このなかには百科事典も含まれるので、百冊以上がコンパクトなハードのなかに収められている。
これを本で購入するとなると金額が膨らむし、スペースも奪われる。
電子辞書は机の隅にちょこん。

例えば、私がもっとも頼りにする岩波書店「広辞苑」は大きく重い。
本棚に取りにいき、机に持ってきて用いる。そして本棚に戻しにいく。

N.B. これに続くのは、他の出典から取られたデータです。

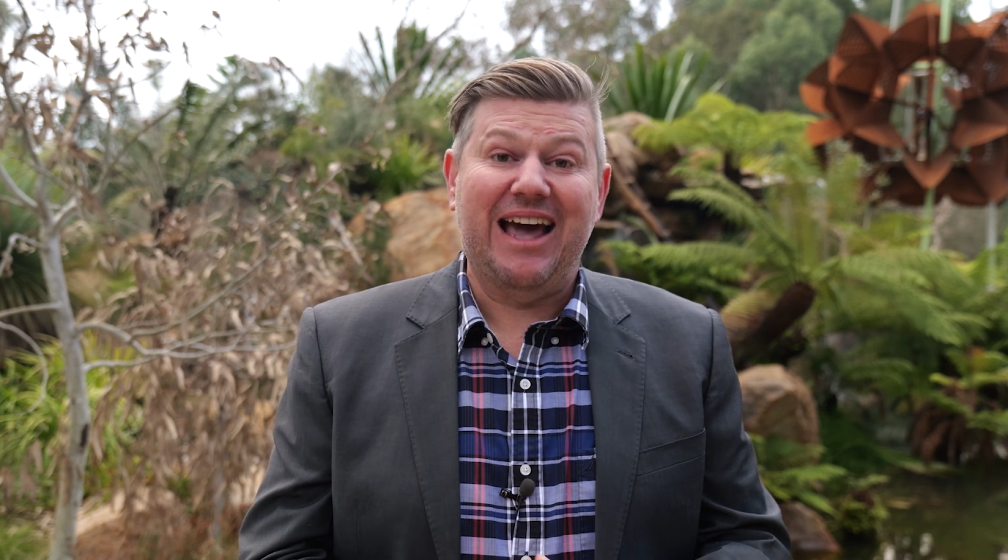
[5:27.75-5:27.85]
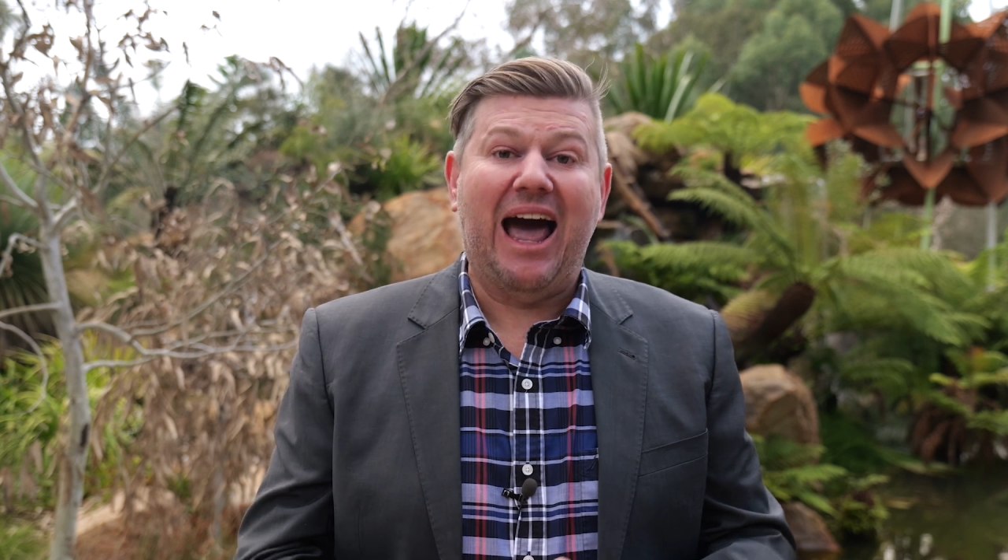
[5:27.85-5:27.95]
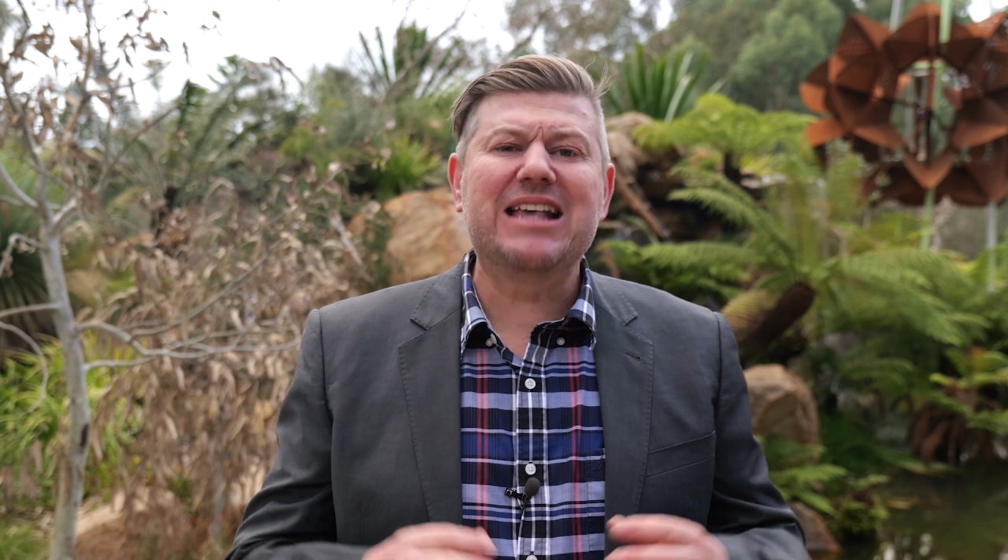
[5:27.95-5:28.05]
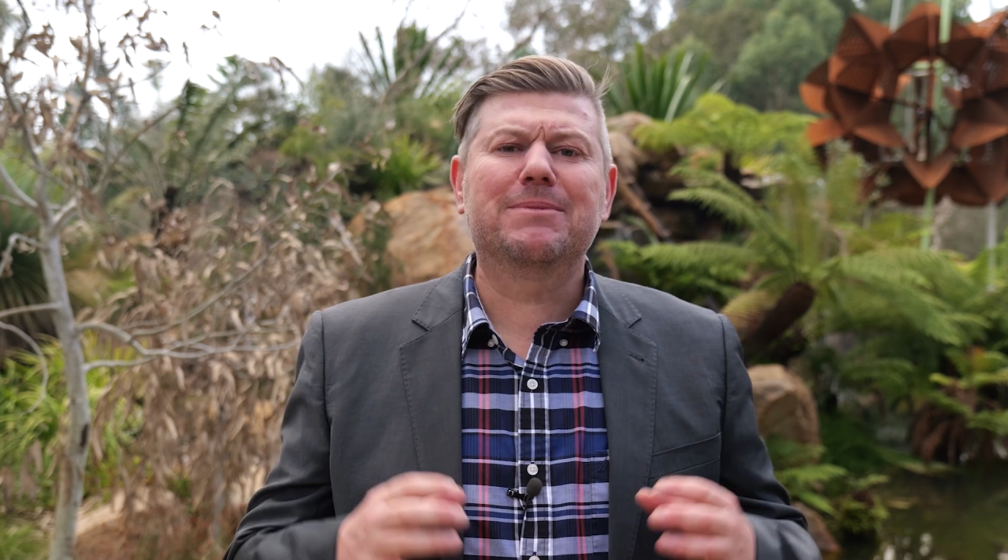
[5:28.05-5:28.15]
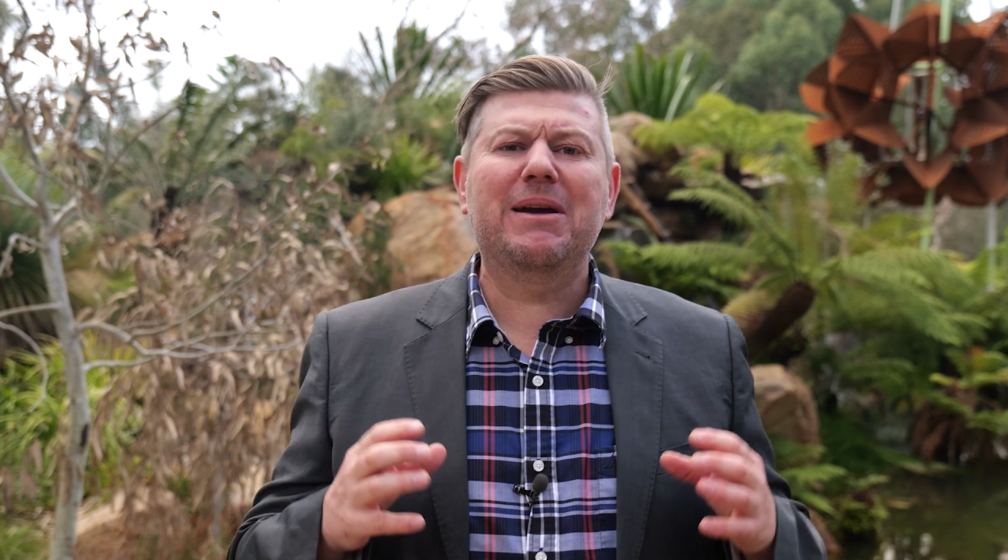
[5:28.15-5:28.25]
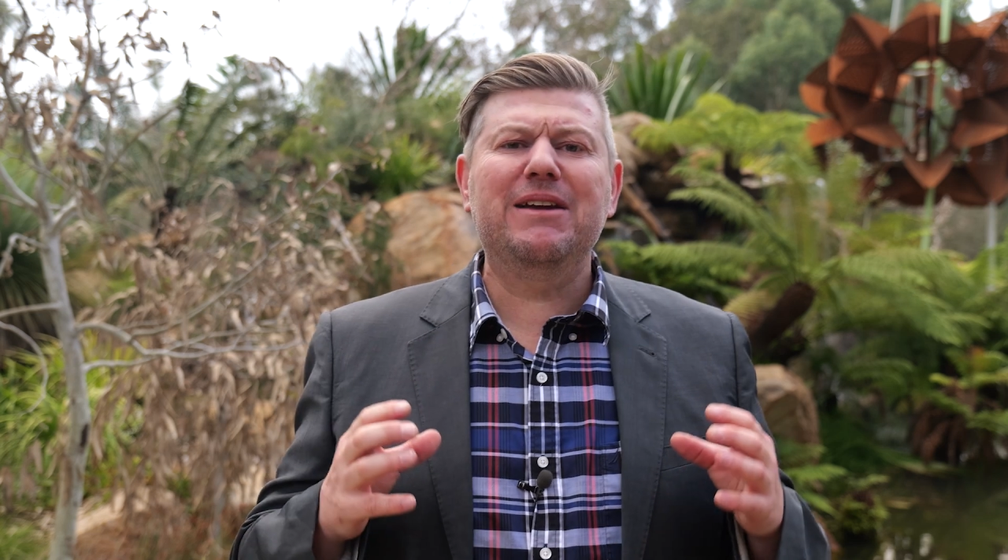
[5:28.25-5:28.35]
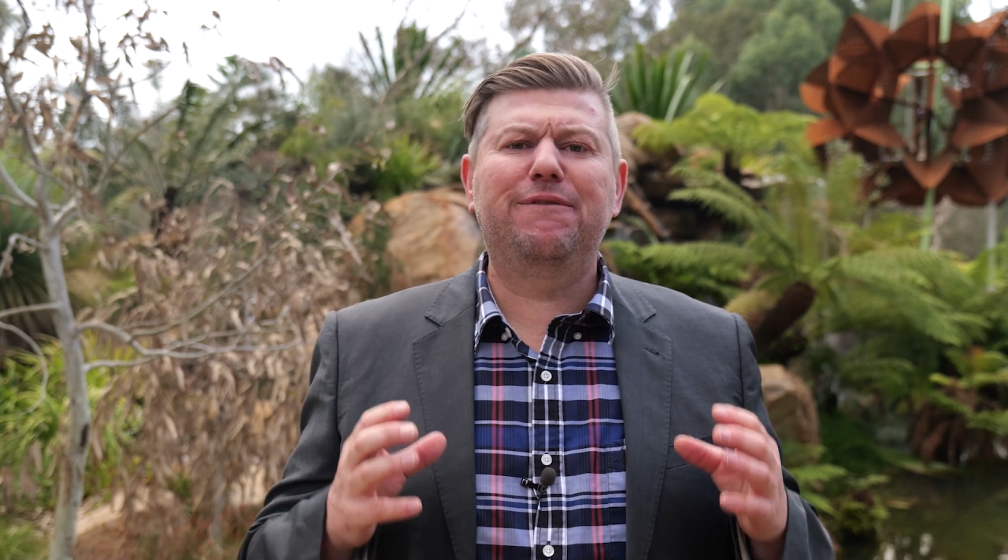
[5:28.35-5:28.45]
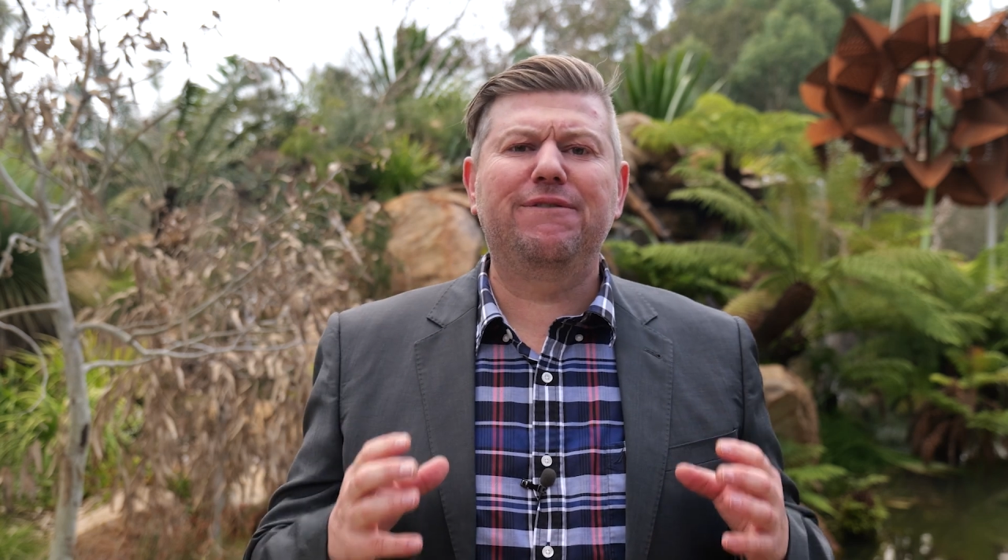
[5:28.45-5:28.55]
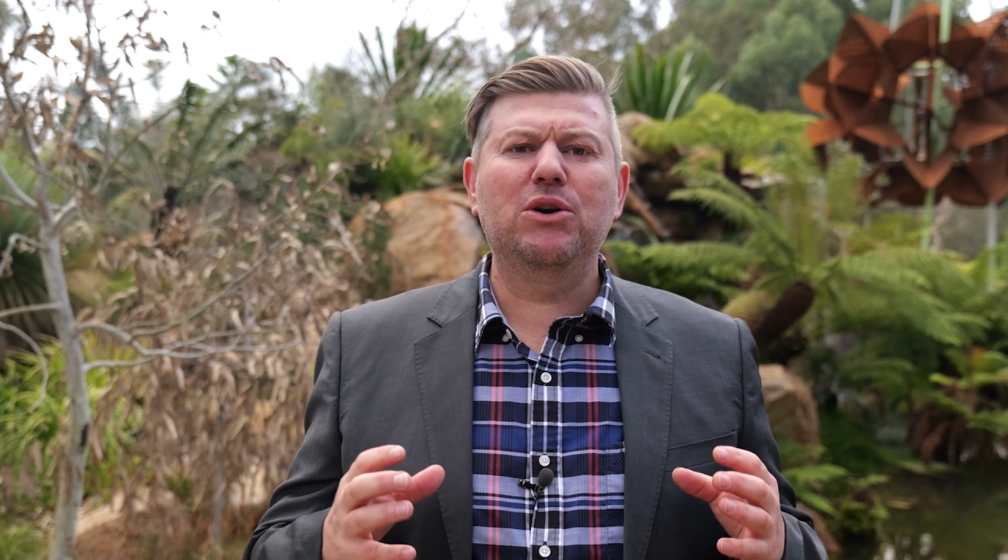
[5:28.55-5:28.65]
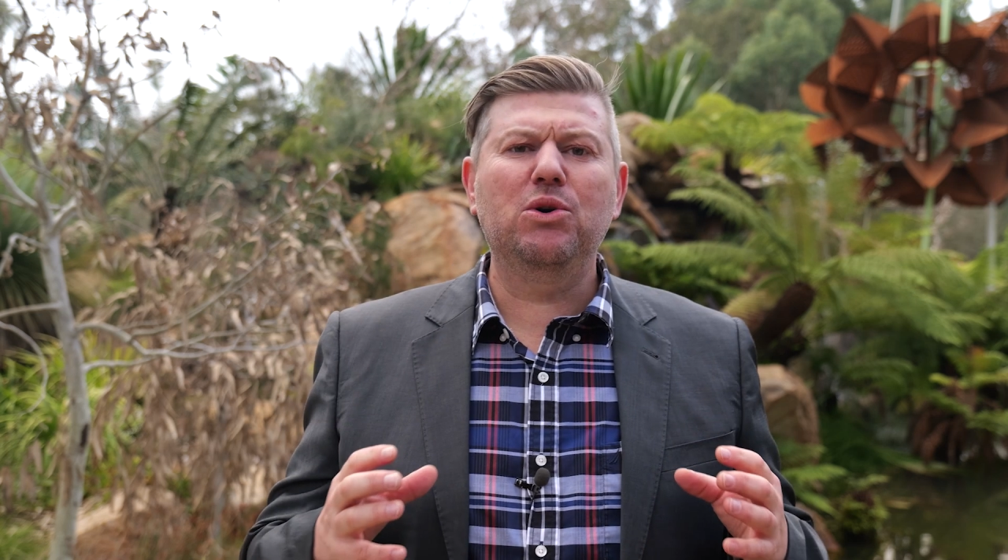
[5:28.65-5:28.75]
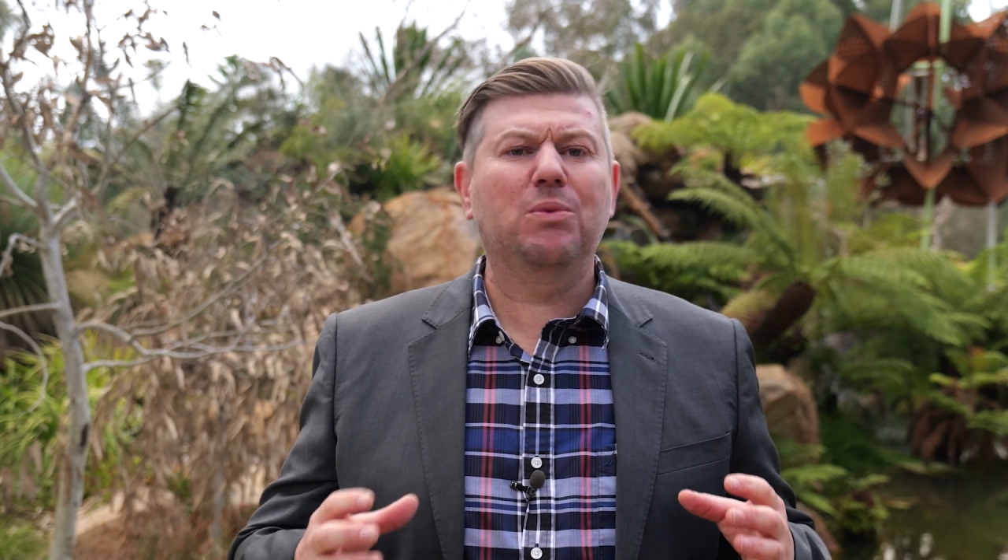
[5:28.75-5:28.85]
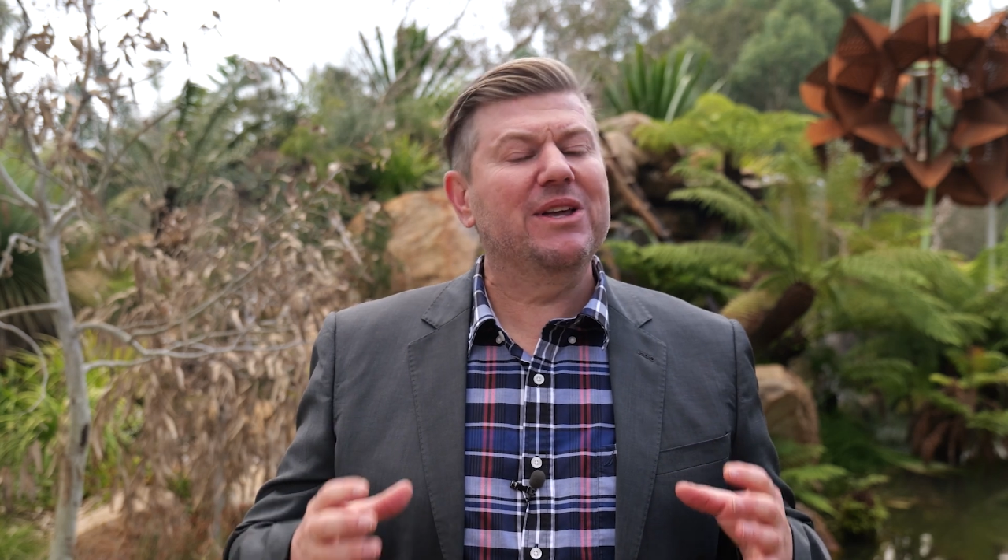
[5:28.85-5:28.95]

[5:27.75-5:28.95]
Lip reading: has been filled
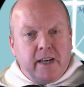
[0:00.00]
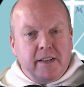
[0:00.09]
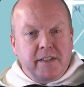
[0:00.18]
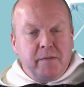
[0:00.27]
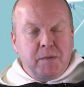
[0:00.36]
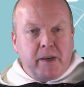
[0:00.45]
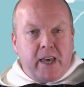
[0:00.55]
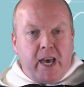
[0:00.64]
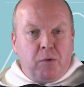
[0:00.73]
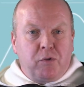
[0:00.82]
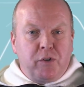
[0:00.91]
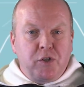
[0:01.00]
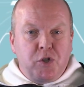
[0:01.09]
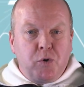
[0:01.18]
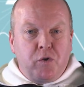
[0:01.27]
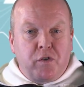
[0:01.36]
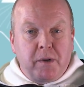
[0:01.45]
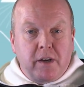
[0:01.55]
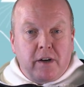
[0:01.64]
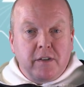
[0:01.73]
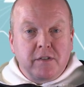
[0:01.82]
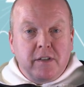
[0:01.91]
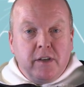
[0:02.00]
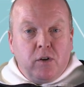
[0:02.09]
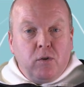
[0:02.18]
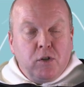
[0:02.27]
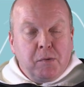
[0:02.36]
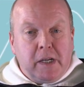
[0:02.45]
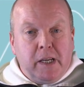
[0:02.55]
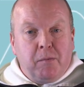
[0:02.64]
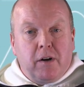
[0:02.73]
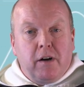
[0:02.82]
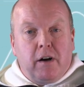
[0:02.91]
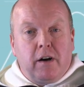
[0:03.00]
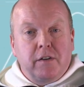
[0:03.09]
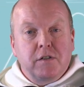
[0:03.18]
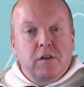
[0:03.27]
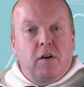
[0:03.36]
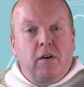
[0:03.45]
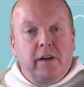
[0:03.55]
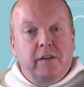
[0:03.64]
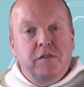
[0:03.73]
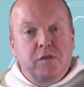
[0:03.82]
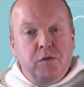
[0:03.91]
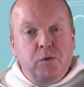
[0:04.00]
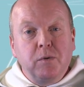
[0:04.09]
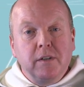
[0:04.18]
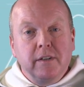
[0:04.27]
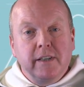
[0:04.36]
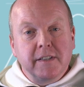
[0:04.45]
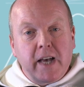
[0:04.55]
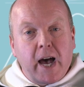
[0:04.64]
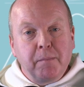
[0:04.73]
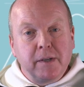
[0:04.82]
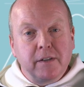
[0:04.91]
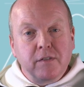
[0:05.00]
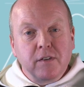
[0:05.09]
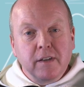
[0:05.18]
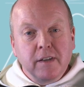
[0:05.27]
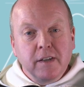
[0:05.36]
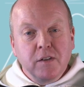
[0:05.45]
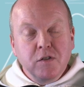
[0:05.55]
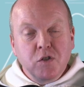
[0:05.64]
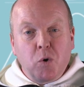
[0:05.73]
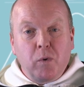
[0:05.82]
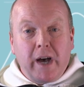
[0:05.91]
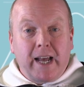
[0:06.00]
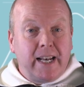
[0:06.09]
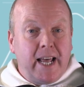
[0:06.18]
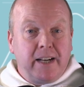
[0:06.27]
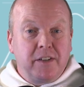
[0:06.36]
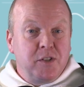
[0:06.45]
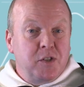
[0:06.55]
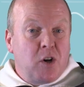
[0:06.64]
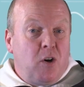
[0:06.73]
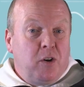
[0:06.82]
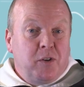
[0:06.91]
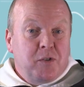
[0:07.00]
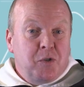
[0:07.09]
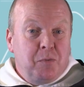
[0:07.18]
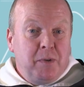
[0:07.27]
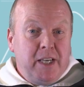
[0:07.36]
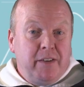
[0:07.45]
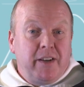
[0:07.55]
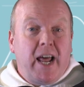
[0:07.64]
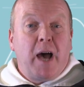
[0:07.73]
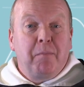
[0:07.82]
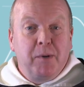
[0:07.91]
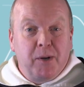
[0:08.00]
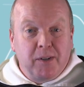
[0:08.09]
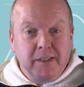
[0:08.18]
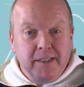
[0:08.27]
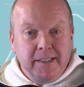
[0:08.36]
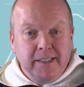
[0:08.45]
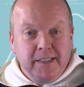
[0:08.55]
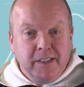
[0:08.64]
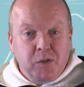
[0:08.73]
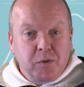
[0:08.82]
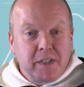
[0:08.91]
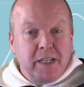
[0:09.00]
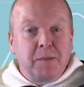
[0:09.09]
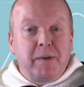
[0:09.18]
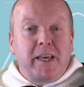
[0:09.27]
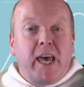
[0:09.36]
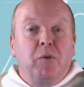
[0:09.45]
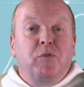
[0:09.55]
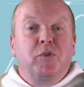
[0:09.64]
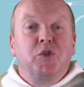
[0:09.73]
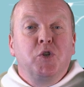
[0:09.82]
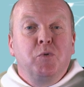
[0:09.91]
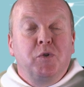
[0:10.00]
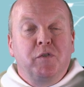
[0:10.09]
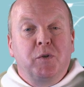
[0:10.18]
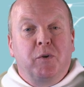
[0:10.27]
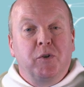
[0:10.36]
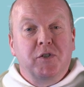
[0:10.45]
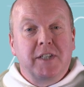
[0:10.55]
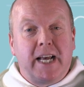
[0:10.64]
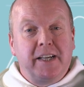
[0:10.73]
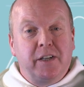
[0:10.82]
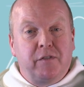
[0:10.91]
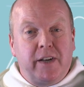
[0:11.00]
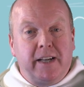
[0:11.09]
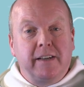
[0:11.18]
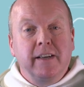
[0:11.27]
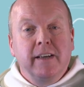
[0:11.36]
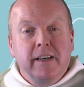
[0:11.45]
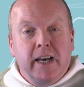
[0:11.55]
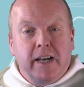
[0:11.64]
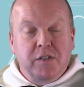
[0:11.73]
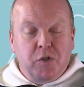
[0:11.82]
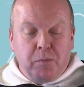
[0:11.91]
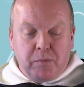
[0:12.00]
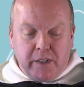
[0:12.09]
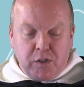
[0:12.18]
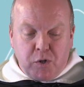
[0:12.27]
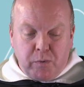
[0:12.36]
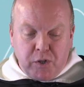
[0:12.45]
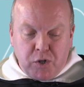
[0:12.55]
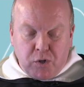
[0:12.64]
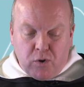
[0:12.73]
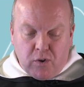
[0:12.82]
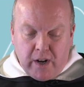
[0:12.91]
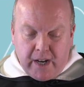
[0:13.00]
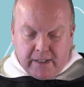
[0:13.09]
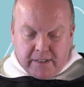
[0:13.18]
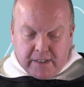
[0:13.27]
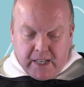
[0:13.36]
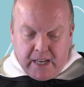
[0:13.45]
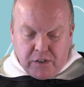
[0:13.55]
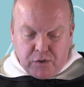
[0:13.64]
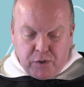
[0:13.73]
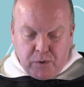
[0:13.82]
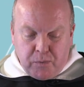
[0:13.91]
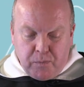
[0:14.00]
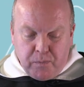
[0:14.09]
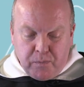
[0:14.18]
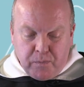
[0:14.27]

and it seems a bit counterintuitive because ultimately what God is calling us to is happiness. So at Lent, He's calling us to be even happier. So it seems a bit counterintuitive to our understanding of Lent as something to endure and get through.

すべてが面倒である。
それ以前に、私は腰痛・背筋痛・肩痛を抱えており、イスから立ちあがるのが苦労である。
たった一つの言葉を調べるだけなのに…。
これが電子辞書では手軽かつ瞬時に行える。
机の上はパソコンと周辺機器、当面の仕事に関わる資料などに占拠され、頻繁に使う辞典でも置く余裕がない。

もう一つメリット。
私はひどい近視と乱視に老眼が加わり、大きくなった新聞の本文さえ読みにくい。
小さな文字が宿命の辞典だとメガネを外し、ページに鼻を近づけるようにして読まなければならない。
そして逆を行い、パソコンの文書や原稿に向かう。
こうした時間がバカにならず、そのうえ目も疲れる。
電子辞書では自分の視力に応じて文字の大きさを変えられるので、これまでの煩わしさと辛さから解き放たれた。
そう、老人に優しい。

変化が激しい時代では、私のような奥手は損をするのか。
ダメでもともとという気持ちで、技術革新により登場した商品やサービスを果敢に試したほうがよいのかも…。
こんな優れものなら当初から使うべきだった。
ほんとうに後悔している。

ただし、電子辞書では気ままにページをめくる使い方ができにくい。
例えば、名言集やことわざ辞典から好きな言葉を見つける場合に適さない。
あくまでも調べる際に絶大な威力を発揮することを付け加えておこう。
目的性の強い利用に限られる。

いや待てよ。
多様なコンテンツの横断閲覧が可能なので、その過程で発見や遊びの要素も多いか…。
確かに本では叶えられない。

若い世代はこうした機器をいとも簡単に使いこなす。
ひょっとして彼らは電子辞書を楽しむ?

そういえば、通販会社からわが家に電子辞書が届いたとき、私より先に使った小学5年生の子どもが満足気な表情で返しにきた。